[[ Records provided open ]]

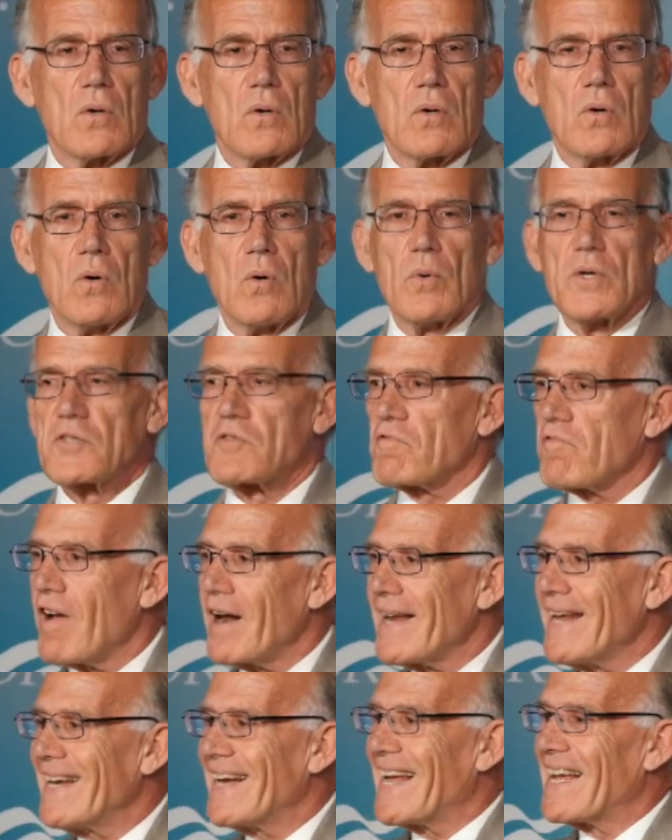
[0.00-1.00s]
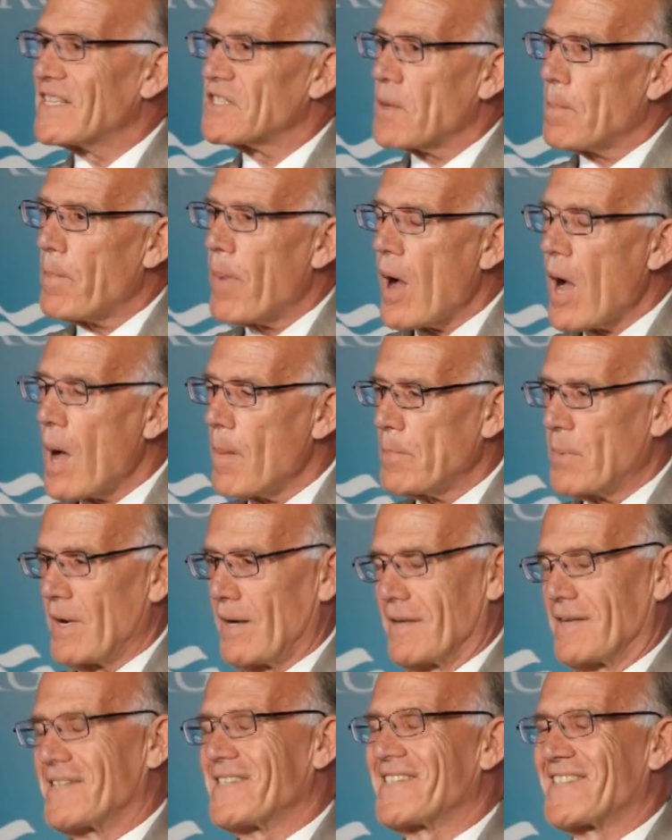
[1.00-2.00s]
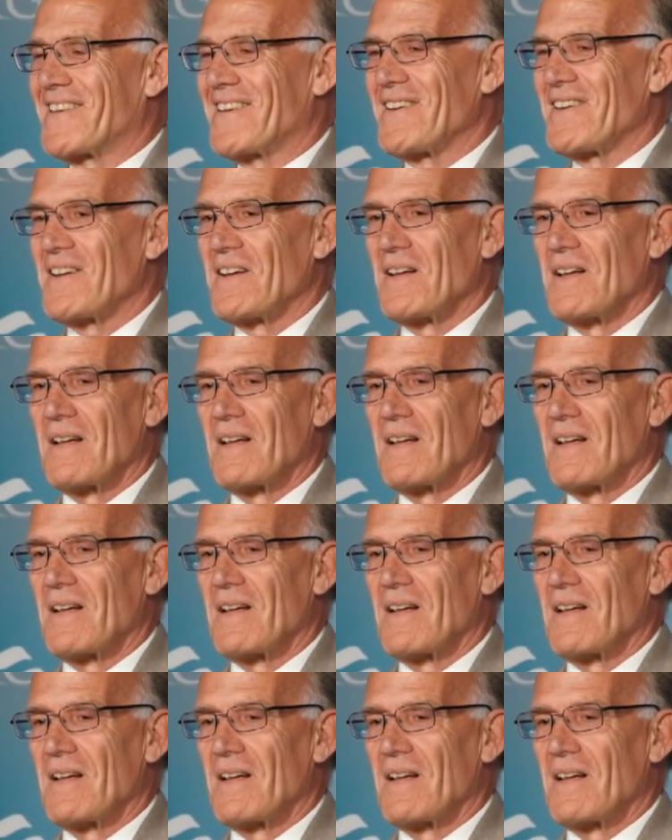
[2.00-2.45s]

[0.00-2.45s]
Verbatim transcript: who is running as a populist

[[ Records provided closed ]]

### Task statement
Above are records to transcribe exactly; leave their pictures out.

### Exercise answer
[0.00-1.00s]
[1.00-2.00s]
[2.00-2.45s]

[0.00-2.45s]
Verbatim transcript: who is running as a populist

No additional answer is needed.